= Lussac-Saint-Émilion AOC =

Lussac-Saint-Émilion (/fr/) is an Appellation d'origine contrôlée (AOC) for red wine situated in the Bordeaux wine region. The appellation is located on the right bank of the Garonne and Dordogne rivers, about 45 km from city of Bordeaux or 9 km from the medieval village of Saint-Émilion. It is one of the so-called "Saint-Émilion satellites" situated around the appellation Saint-Émilion AOC itself.

==Terroir==
The terroir of Lussac is characterized by the diversity of its soils, distributed between the plateaus, the sides of the hills, and small valleys.

To the south-east, the slopes are clayey-limestone, similar in nature to those in the Saint-Emilion appellation. To the west, there is an elevated gravel and sandy-gravel plateau, not very wide, and to the north, cold clayey soil or heavy clay is predominant.

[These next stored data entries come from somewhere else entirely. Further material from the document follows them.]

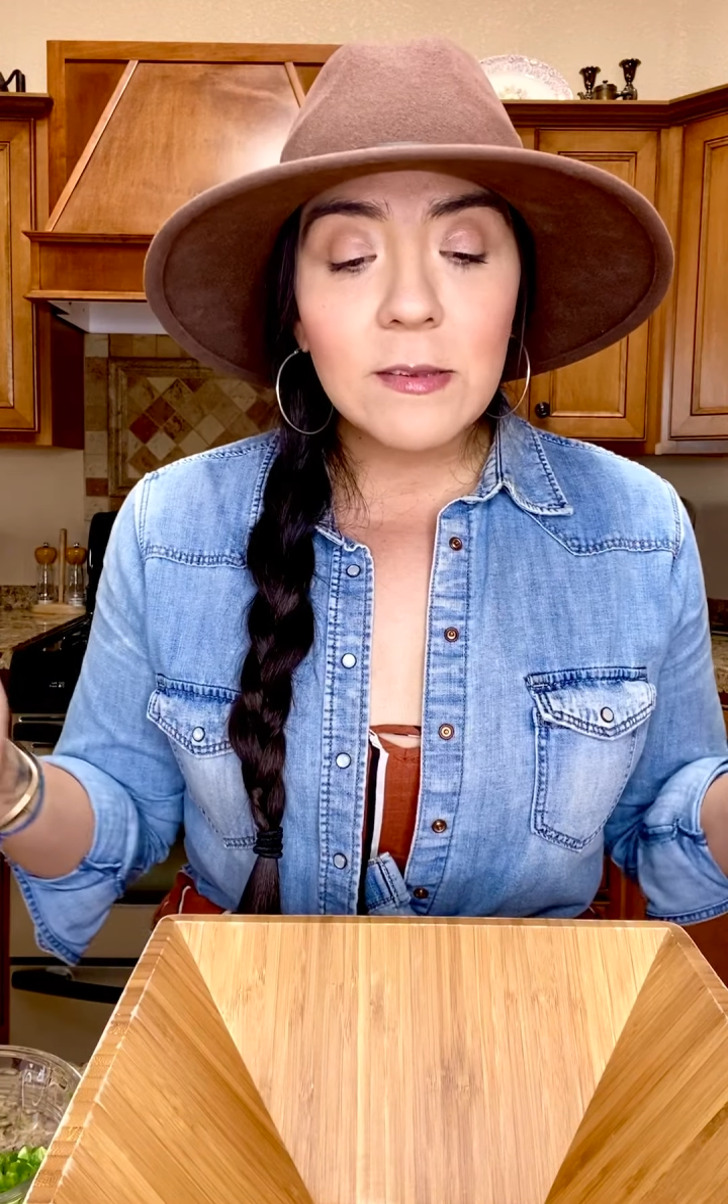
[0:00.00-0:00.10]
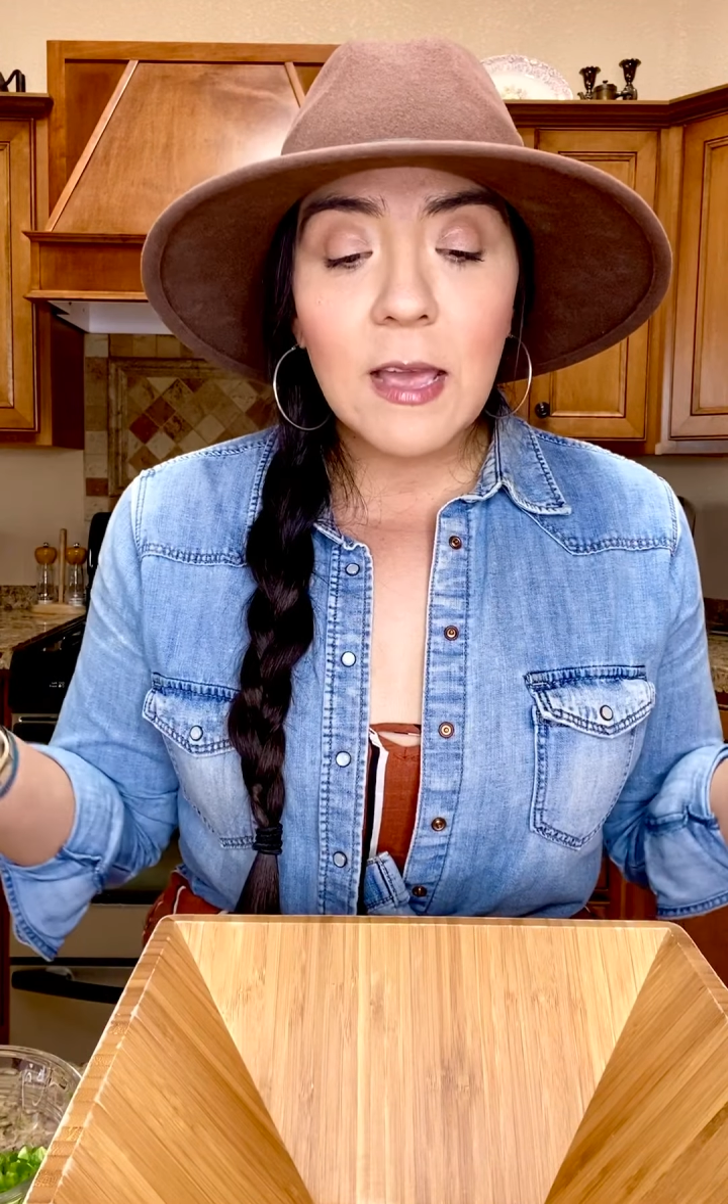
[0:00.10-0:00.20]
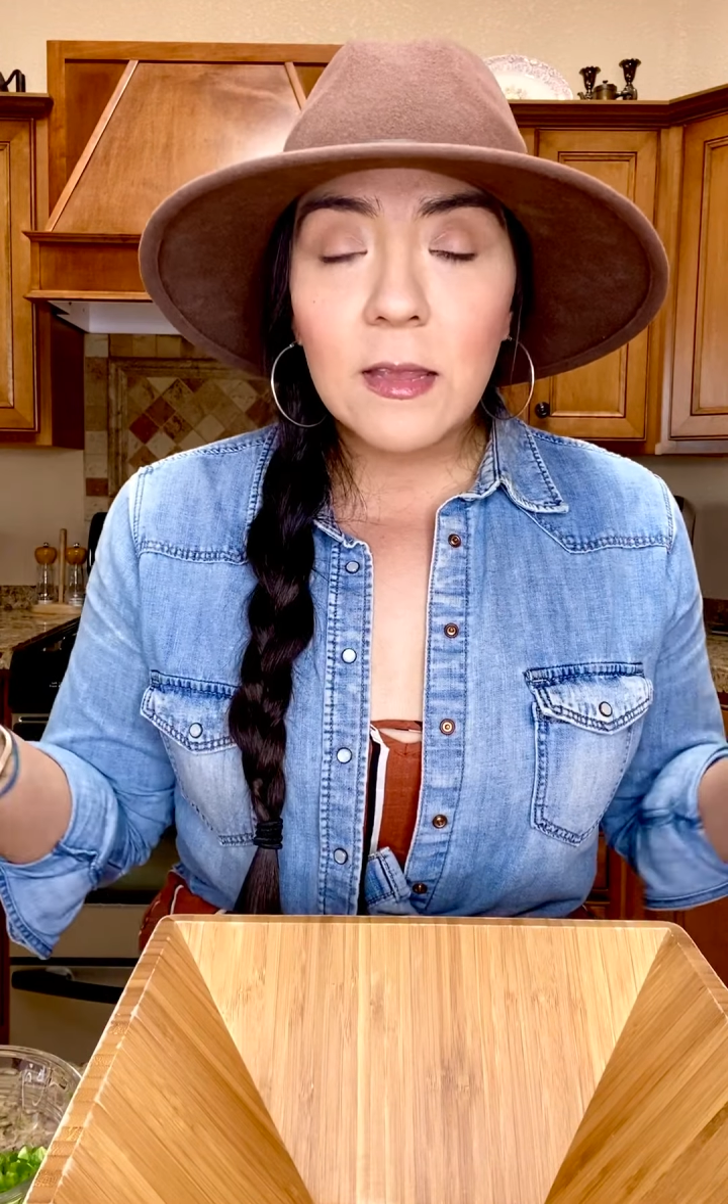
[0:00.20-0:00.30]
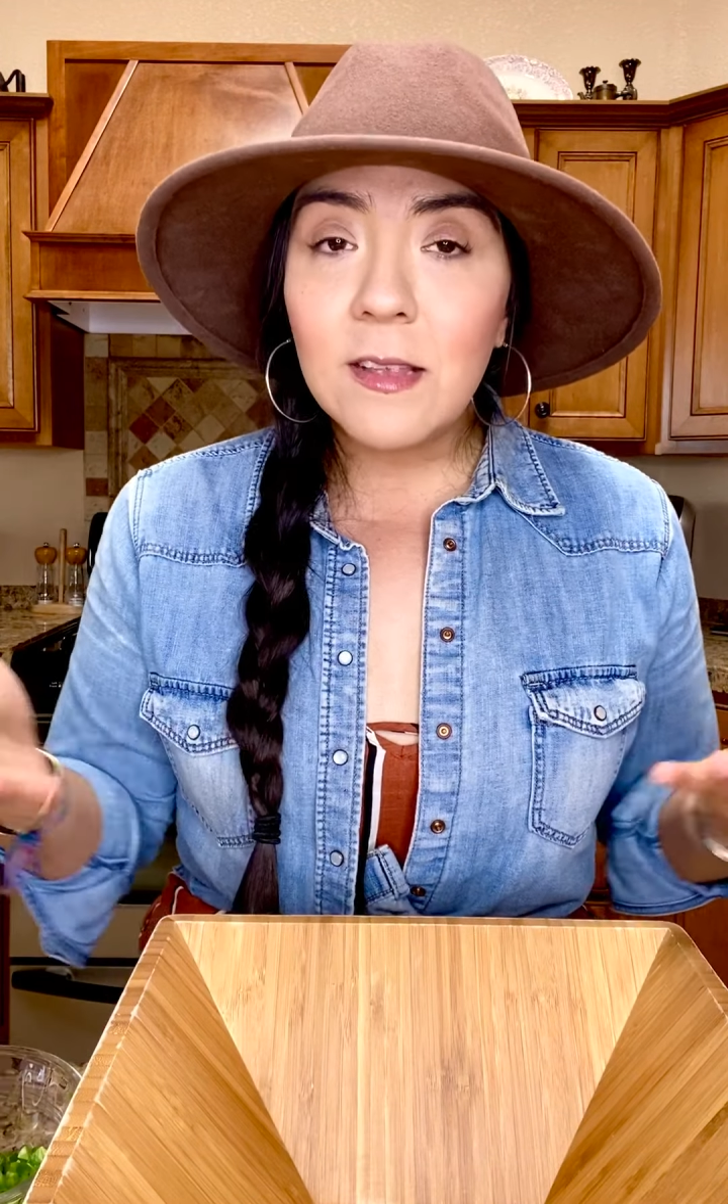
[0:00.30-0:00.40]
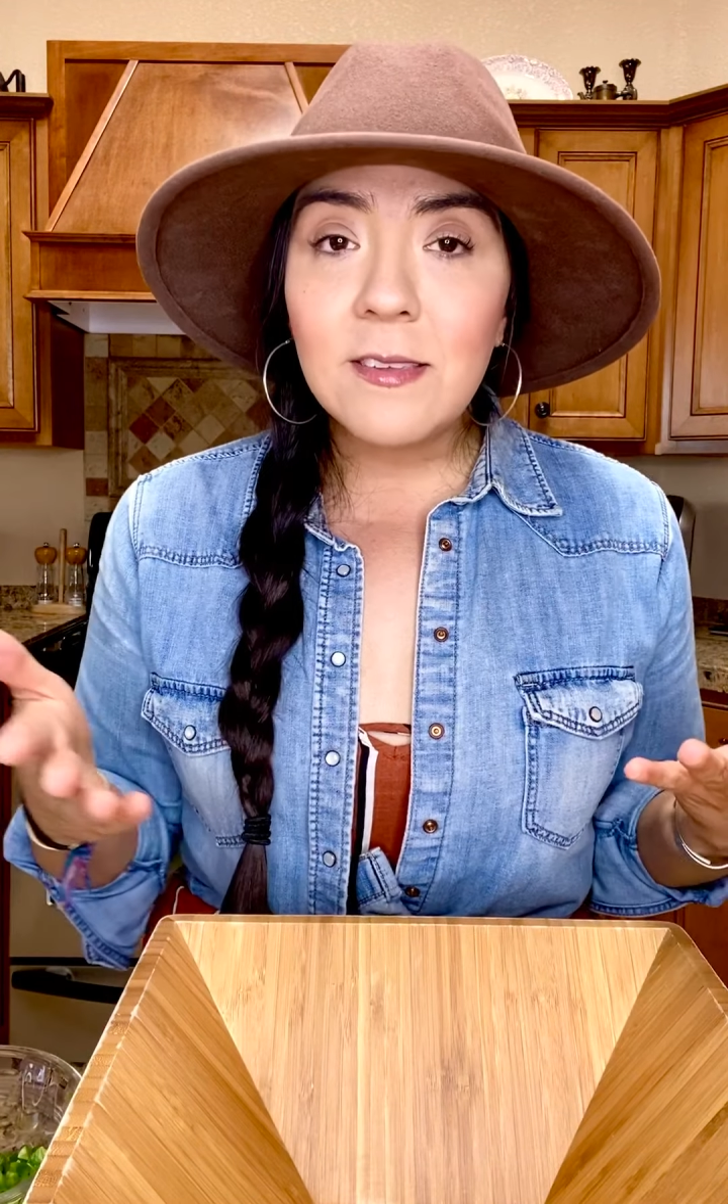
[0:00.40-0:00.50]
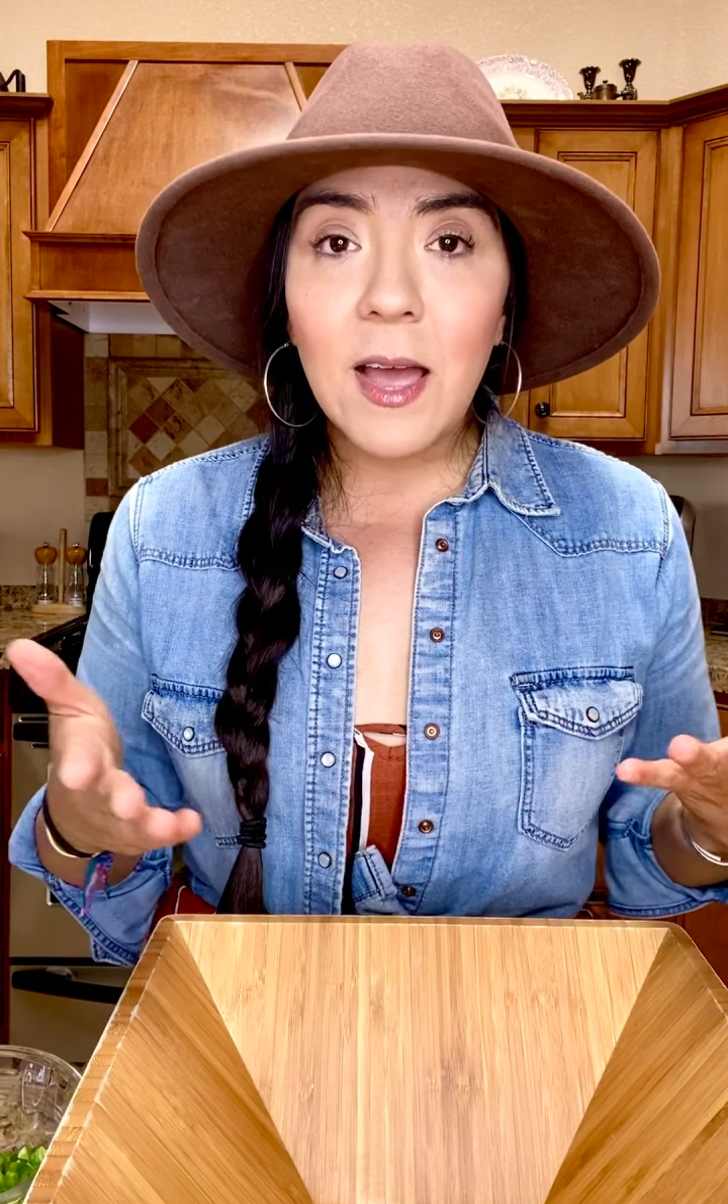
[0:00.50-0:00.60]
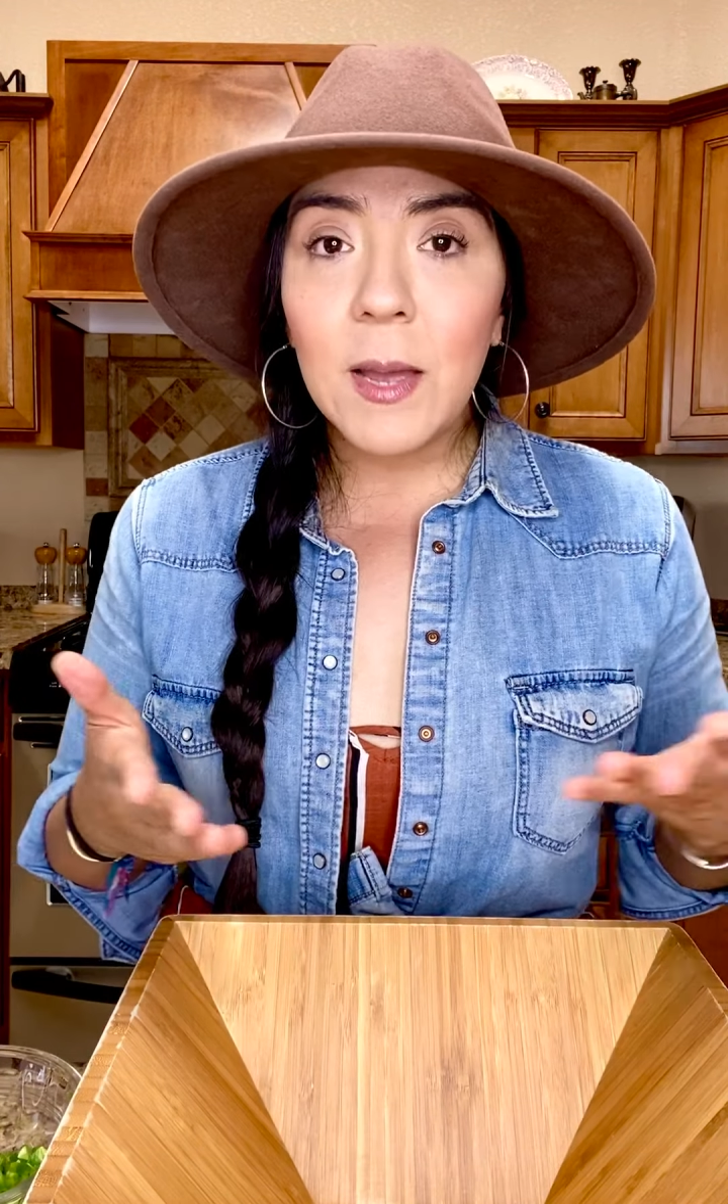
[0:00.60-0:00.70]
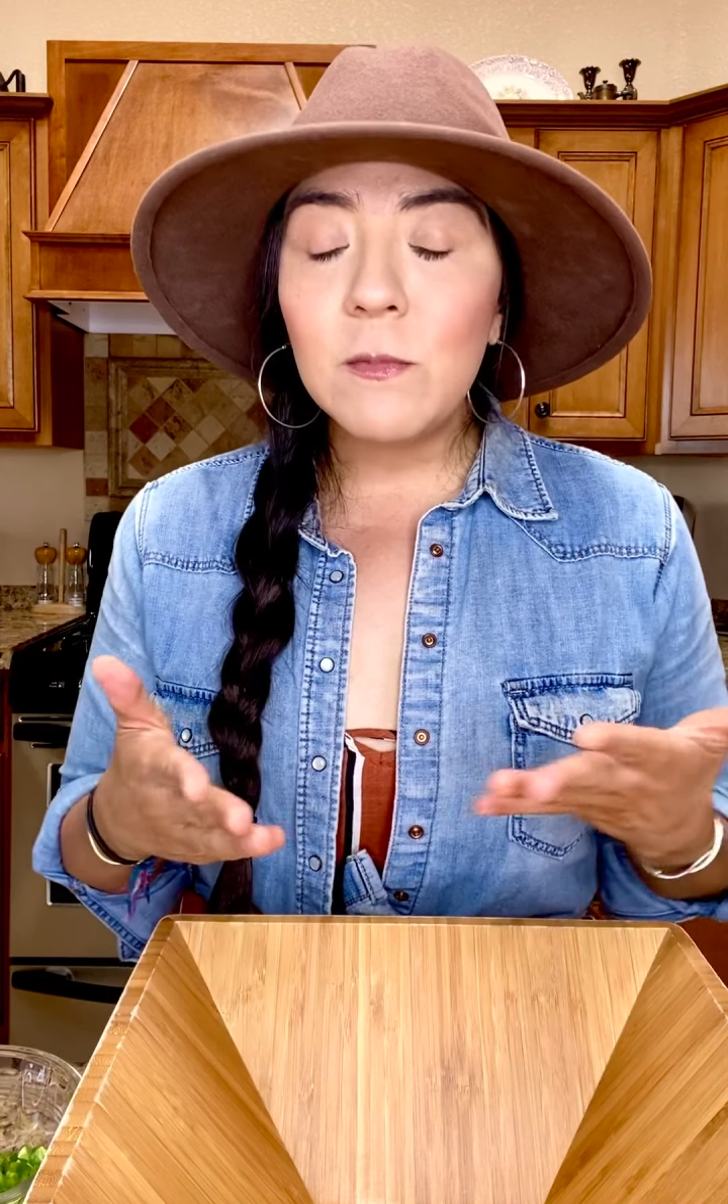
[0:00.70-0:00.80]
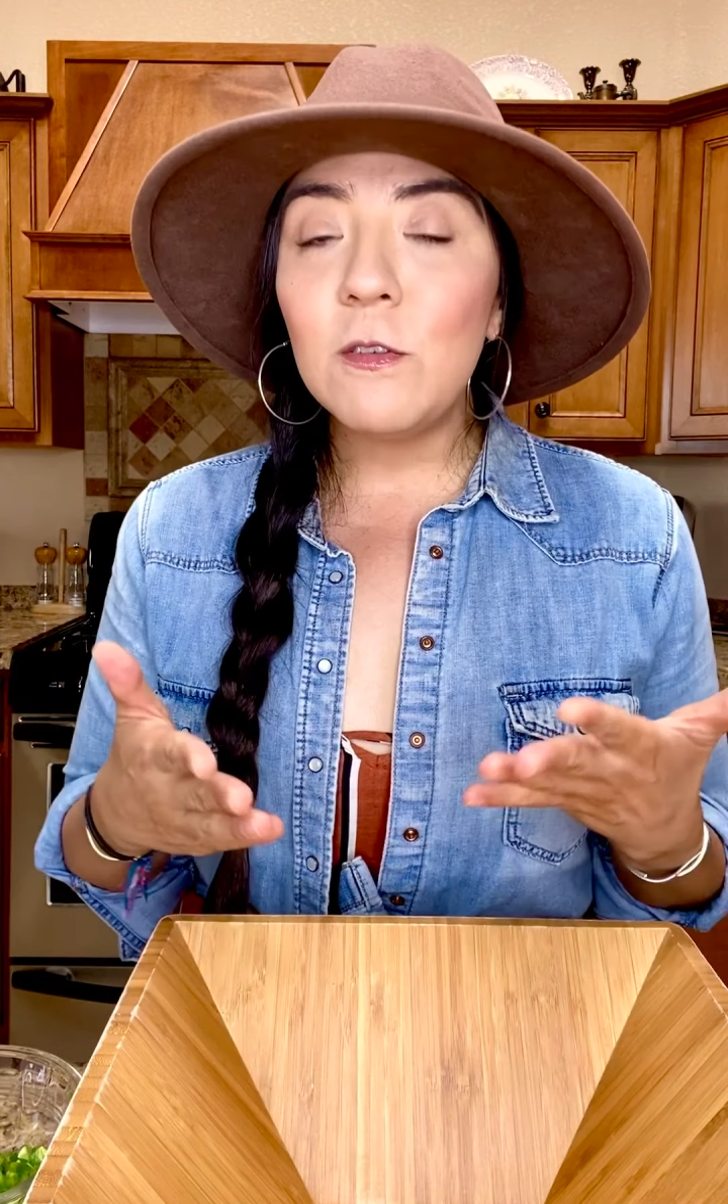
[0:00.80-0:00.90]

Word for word: take the time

To the east, the subsoil consists of limestone beds which made excellent quarries for extracting soft building stone. To the north-west, there are a few stone quarries, as well as ferrugineous sand or clay.

==Winemaking==
The grape varieties allowed in Lussac-Saint-Émilion are Cabernet Franc, Cabernet Sauvignon, Malbec and Merlot. Merlot usually dominates the blend. The allowed base yield is 45 hectolitres per hectare.

==Estates==
In Lussac, the wine estates are essentially family-properties. The average size of each would be about 10 ha. A total of 900 ha are cultivated by 95 independent vineyard owners and 530 ha are exploited by members of the Puisseguin-Lussac-Saint-Emilion winemaking cooperative.